Sort of... we can 3D print walls out of specific concrete blends that run nicely through an extended hose system that runs from the mud pump to the print nozzle. But, concrete has a limited time as mud before it starts to harden, so you can only print for so many hours before you have to stop and flush out the pump and hoses before it turns into rock, and the concrete mix can't be too chunky (like including gravel) to flow through the system.

Also, if you get all that right, then you can print walls... but not structural frames that would support a multistory building, or plumbing or electrical wiring or insulation or windows or roofs...

We're a long way from 3D printing a building wholesale.

[–] iforgotmyinstance@lemmy.world 10 points 1 year ago

Inb4 Boston Dynamics rolls out the self-building building.

[–] iHUNTcriminals@lemm.ee 8 points 1 year ago

Ai made this to pretend it's an idiot political nut.

[–] Fleur__@lemmy.world 5 points 1 year ago

Fuck bro imma be real pissed when robots start doing MY manual labor

[–] obinice@lemmy.world 4 points 1 year ago (2 children)

Within my lifetime we will see a significant chunk of building site labour be replaced by robots.

Let's not forget this isn't unprecedented - plenty of jobs went away with we introduced the last big technological innovation, heavy machinery, to the building site. Suddenly one guy in a JCB can do the work of 20 guys with spades, etc.
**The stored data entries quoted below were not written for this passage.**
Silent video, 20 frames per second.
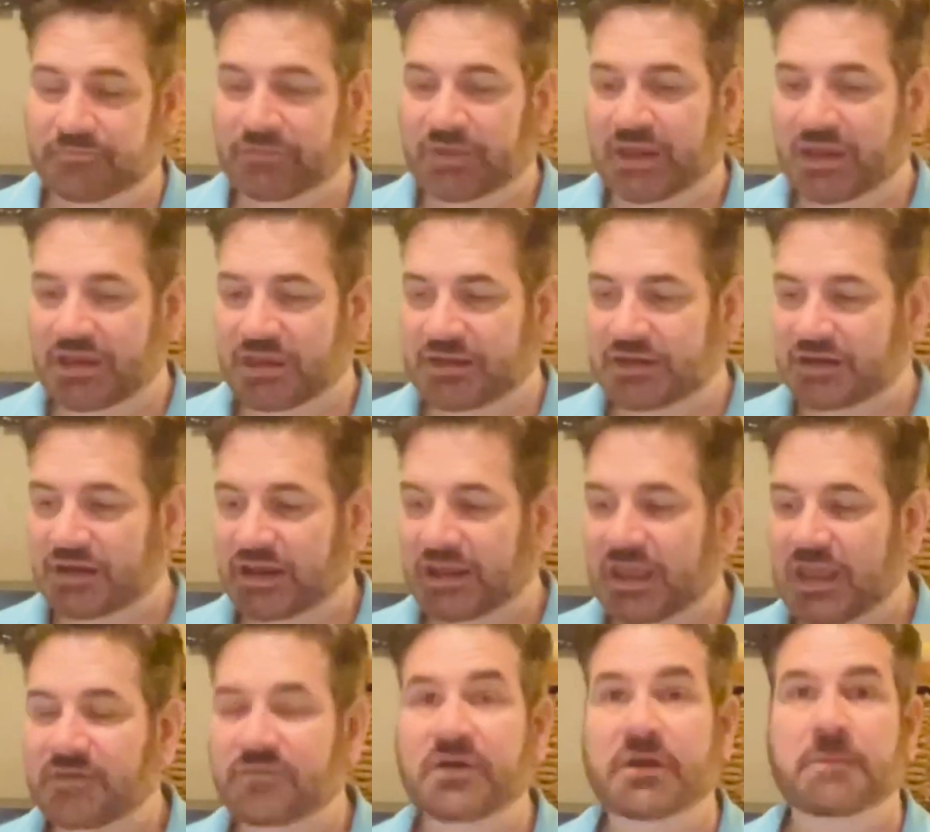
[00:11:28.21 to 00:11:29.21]
And I
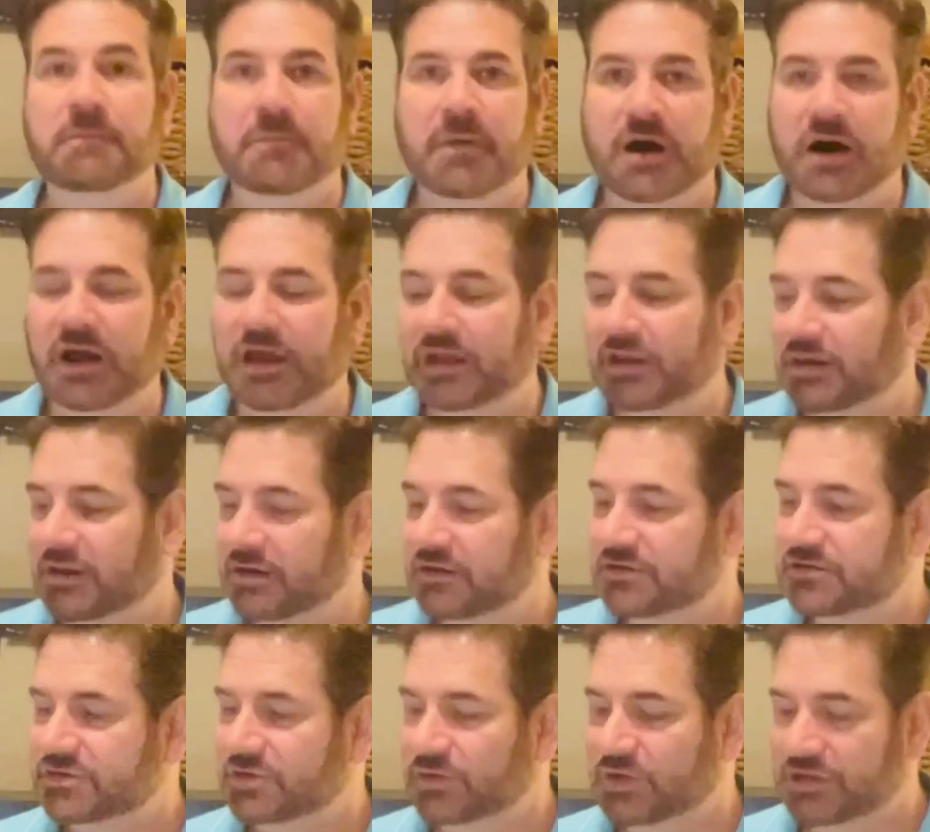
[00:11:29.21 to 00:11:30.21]
gave him mine, and
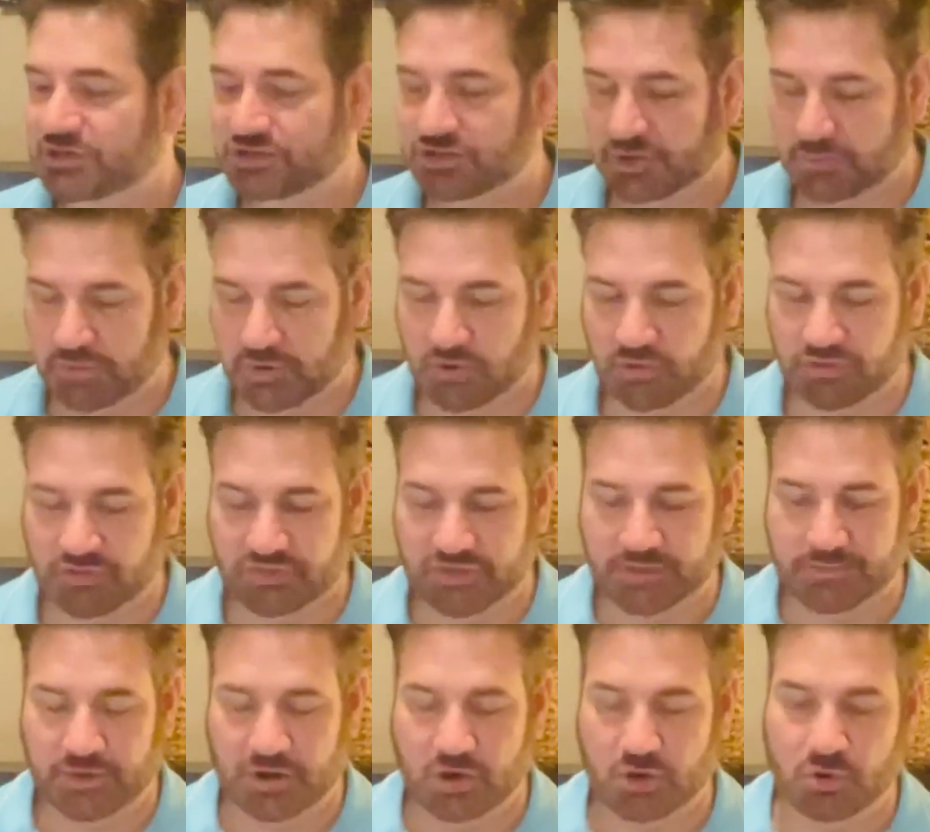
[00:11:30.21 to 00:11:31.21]
so he took both of
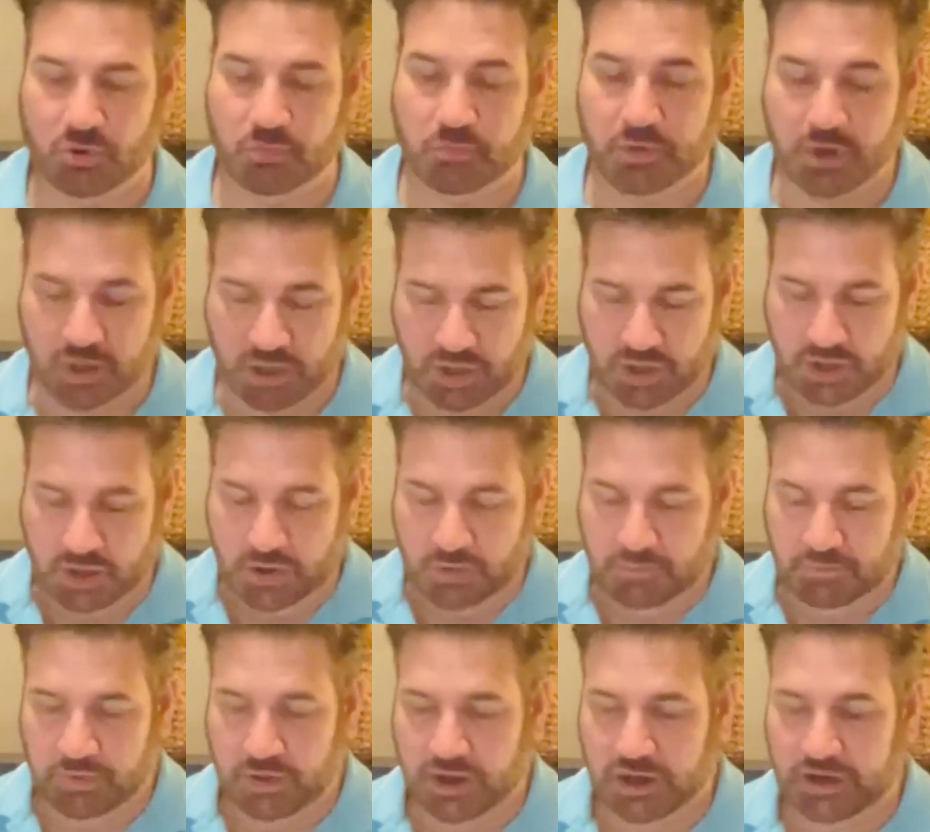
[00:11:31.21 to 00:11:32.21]
them home.
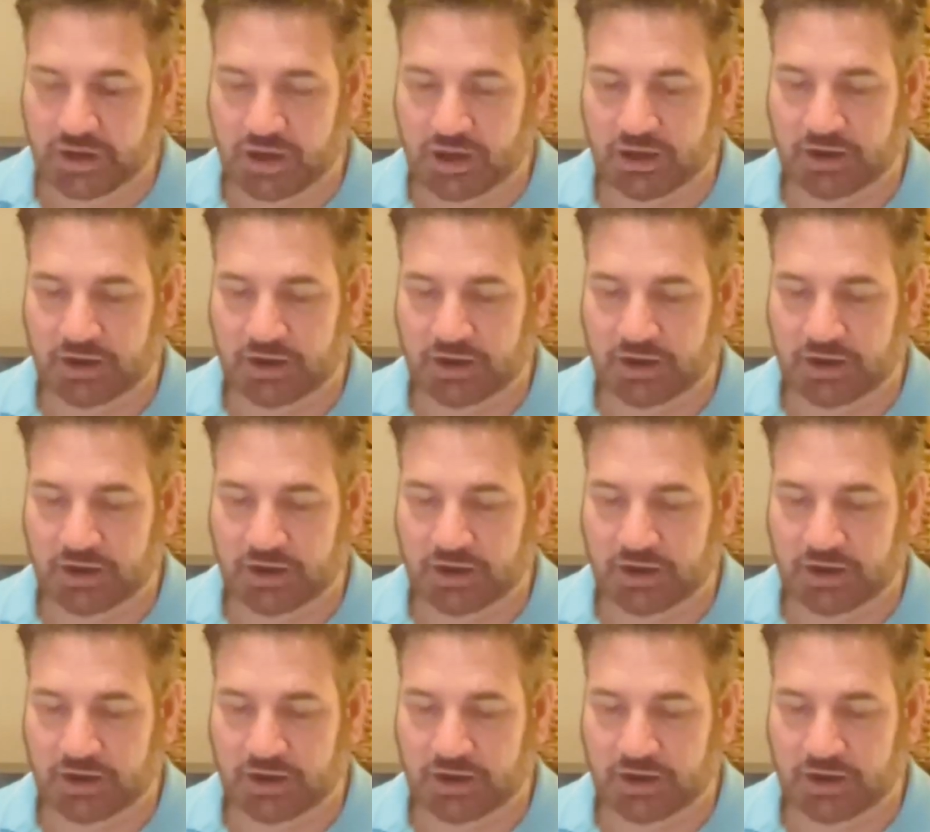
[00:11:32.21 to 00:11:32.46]
But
I'm not talking about replacing everyone, not within my lifetime, that's likely silly unless there's a technological leap we can't yet predict.
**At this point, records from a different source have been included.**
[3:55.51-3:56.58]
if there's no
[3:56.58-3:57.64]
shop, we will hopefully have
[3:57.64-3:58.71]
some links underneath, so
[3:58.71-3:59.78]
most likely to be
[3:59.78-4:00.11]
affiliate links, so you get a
But the simpler the labour, the more likely it'll go, and not every site job is specialised enough that it can't be replaced by a well trained, well developed AI system in the year 2050 built into a similarly well developed body -which exist today, are already dropping in price due to refinements and ramping up production, and by then will be as competitively priced as the cost of a human.

This is a good thing though, capitalist politics aside. The more jobs we can replace, especially hard on the body, unhealthy, often very dangerous jobs like construction, the better. Assuming we can evolve society away from our capitalist overlords and into a society that works for the people.

Anyhoo, I wouldn't rush to retrain in another sector just yet if you're a brickie, but if you're just getting in to the biz, keep your options open for sure.

If you're a lorry driver and you're young? Spend some of your spare time retraining for a new career now, because while lorry drivers will still be needed in 30 years time before you're set to retire, the vast majority of the work will be automated, and driver jobs will be extremely scarce compared to the large number of workers trying to get them.

Like the coal miners of yesteryear, you don't want to wait until it's far too late to retrain and then complain that your career is ruined. Prepare now.

Best case scenario? Your main job never goes away, but now your skill set is diversified and you've always got options. Worst case? Your main job does, and you luckily can fall back on your alternative options.